L'administration du président Joe Biden vise à décarboniser l'économie américaine d'ici à 2050. La loi sur la réduction de l'inflation de 2022 impose des redevances sur les émissions de méthane de l'industrie pétrolière et gazière à partir de 2024, et l'administration Biden a proposé un règlement pour lutter contre la pollution, notamment un programme de "superémetteurs" exigeant des exploitants qu'ils répondent aux signalements de fuites importantes de méthane par les écologistes et d'autres parties prenantes.

M. Xie a reconnu l'année dernière que la capacité de la Chine à contrôler le méthane restait "faible", alors que le pays se concentrait d'abord sur ses efforts de surveillance.

Selon un rapport publié en avril par le groupe de réflexion Innovative Green Development Program, basé à Pékin, l'augmentation des niveaux de méthane en Chine entraînerait une hausse de 50 % des émissions de gaz à effet de serre autres que le CO2 par rapport aux niveaux de 2015 d'ici le milieu du siècle. Selon le rapport, cela rendrait impossible la neutralité carbone, car le méthane est un gaz à base de carbone.

Selon une étude publiée en août par des scientifiques du Lawrence Berkeley National Laboratory (Californie), les réformes des secteurs industriel et agricole chinois pourraient toutefois permettre de réduire les émissions de méthane de 30 à 40 % par rapport aux niveaux de 2015 d'ici à la fin de la décennie.

"Il se peut qu'il y ait une certaine réticence à s'engager dans quoi que ce soit sans avoir une meilleure idée de ce qu'ils émettent", a déclaré M. Banks. "Mais cela pourrait constituer en soi un engagement à améliorer la qualité des données du secteur.

CHARBON GAZ

Les deux principales sources de croissance des émissions de méthane en Chine sont l'élevage et la production de riz, qui ne sont pas pris en compte dans les plans climatiques du pays. L'année dernière, le ministère de l'agriculture a recommandé de nouvelles pratiques agricoles, telles que la gestion de l'irrigation des rizières et les régimes alimentaires à faible teneur en protéines pour le bétail, afin de réduire les émissions de méthane.

Les décharges sont également un sujet de préoccupation croissant.
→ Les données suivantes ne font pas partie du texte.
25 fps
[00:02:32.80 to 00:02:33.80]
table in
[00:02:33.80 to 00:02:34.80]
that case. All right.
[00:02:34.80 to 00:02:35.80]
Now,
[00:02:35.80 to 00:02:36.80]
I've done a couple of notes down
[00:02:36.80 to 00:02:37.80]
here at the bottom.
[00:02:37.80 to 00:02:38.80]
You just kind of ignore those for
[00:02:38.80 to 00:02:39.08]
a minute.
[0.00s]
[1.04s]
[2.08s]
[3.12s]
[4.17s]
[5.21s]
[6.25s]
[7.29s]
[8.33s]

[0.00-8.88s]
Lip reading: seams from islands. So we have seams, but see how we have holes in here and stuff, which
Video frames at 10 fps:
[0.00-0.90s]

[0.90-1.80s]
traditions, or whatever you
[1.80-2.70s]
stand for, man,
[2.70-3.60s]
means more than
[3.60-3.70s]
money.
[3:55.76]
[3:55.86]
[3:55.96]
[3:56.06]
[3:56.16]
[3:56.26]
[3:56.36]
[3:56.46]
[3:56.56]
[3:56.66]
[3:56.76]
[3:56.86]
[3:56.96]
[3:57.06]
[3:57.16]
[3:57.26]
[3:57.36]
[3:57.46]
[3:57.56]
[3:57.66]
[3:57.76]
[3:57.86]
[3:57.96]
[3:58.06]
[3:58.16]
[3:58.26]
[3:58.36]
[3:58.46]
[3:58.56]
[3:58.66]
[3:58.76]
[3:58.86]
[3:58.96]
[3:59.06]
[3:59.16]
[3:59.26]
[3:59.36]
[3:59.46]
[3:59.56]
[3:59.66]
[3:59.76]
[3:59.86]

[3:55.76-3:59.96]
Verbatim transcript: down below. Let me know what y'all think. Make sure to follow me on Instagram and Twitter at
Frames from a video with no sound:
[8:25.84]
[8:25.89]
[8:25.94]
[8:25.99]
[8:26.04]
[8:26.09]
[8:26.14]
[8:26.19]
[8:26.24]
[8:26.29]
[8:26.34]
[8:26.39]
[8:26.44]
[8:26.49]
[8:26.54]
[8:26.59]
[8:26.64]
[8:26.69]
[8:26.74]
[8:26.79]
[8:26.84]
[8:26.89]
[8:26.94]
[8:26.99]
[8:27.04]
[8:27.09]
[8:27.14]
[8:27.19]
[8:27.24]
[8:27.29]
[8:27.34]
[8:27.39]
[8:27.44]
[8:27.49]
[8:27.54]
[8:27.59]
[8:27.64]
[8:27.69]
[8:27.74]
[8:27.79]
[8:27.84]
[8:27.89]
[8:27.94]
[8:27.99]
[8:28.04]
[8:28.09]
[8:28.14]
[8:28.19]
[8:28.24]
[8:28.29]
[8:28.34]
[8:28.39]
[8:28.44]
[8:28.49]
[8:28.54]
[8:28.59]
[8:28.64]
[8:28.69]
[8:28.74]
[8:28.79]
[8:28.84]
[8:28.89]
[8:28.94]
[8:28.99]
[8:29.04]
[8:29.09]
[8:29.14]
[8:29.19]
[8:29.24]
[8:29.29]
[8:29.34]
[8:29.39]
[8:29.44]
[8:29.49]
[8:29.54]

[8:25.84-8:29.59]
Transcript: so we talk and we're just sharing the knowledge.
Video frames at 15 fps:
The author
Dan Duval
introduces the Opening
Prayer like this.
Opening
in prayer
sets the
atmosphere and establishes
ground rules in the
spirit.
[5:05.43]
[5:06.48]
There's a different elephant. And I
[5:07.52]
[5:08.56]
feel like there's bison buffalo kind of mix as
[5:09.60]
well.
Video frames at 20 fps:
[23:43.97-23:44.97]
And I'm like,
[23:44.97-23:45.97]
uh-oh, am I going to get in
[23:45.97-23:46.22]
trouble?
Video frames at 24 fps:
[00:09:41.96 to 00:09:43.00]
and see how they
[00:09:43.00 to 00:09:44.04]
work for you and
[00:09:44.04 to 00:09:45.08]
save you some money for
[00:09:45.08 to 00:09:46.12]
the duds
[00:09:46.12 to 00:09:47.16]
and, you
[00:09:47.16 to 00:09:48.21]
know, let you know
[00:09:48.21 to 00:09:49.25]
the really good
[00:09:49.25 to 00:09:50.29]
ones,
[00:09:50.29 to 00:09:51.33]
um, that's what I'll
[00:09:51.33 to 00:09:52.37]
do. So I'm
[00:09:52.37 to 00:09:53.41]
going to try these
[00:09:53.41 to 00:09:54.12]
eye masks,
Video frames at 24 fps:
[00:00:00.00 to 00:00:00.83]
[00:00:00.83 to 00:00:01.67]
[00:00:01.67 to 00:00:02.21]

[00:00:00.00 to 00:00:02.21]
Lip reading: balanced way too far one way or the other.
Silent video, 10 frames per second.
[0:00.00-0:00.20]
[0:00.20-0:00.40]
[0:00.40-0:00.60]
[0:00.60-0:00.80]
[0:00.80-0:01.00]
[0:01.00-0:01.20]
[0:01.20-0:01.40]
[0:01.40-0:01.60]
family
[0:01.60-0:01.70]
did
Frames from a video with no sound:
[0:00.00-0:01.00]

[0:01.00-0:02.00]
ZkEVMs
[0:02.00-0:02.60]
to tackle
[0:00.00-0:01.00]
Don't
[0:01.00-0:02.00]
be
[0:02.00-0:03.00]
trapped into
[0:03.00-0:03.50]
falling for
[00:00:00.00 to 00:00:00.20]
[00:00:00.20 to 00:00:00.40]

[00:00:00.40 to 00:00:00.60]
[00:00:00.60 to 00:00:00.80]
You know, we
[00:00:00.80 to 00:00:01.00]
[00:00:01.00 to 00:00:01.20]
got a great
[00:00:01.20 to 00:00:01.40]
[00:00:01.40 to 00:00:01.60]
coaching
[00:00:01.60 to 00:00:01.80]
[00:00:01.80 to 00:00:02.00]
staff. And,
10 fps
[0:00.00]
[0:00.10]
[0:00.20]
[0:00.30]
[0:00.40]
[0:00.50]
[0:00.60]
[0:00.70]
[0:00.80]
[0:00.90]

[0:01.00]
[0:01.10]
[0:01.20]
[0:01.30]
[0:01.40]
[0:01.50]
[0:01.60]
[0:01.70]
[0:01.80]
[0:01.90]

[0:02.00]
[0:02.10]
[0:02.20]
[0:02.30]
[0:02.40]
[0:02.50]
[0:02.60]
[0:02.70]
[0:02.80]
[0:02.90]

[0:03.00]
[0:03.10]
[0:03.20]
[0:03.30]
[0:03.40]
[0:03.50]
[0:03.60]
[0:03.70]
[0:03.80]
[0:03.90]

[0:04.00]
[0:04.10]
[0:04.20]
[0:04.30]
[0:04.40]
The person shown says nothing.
Mais c'est l'énorme secteur du charbon en Chine qui pourrait s'avérer le plus grand défi.

Selon Antoine Halff, cofondateur du groupe de recherche environnementale Karryos, la Chine est la plus grande source de méthane provenant des mines de charbon, avec 28 % des points d'émission de méthane les plus importants au monde.

Bien que la Chine capture une partie de ce gaz pour l'utiliser dans son secteur énergétique depuis plus d'une décennie, elle devrait en faire plus pour avoir un impact sur les émissions mondiales, a déclaré M. Halff.

La province houillère de Shanxi - la seule région à avoir développé une industrie du méthane de houille - a déclaré la semaine dernière qu'elle augmenterait les taux d'utilisation du méthane de houille à 50 % d'ici à 2025. Toutefois, de nombreuses mines chinoises sont situées dans des endroits reculés et ne disposent d'aucune infrastructure pour collecter le méthane.

Les experts espéraient voir la Chine s'attaquer aux émissions des mines de charbon dans son plan d'action sur le méthane.

"Lorsque vous examinez les sources de méthane provenant des mines de charbon dans le monde, vous constatez que les émissions de méthane provenant des mines de charbon de la Chine sont trois ou quatre fois plus importantes que celles du pays le plus proche", a déclaré M. Banks.

Les entreprises chinoises travaillent déjà avec la Clean Air Task Force, basée à Boston, sur la comptabilisation des émissions.

"C'est une excellente occasion pour les États-Unis de travailler avec la Chine", a déclaré M. Banks.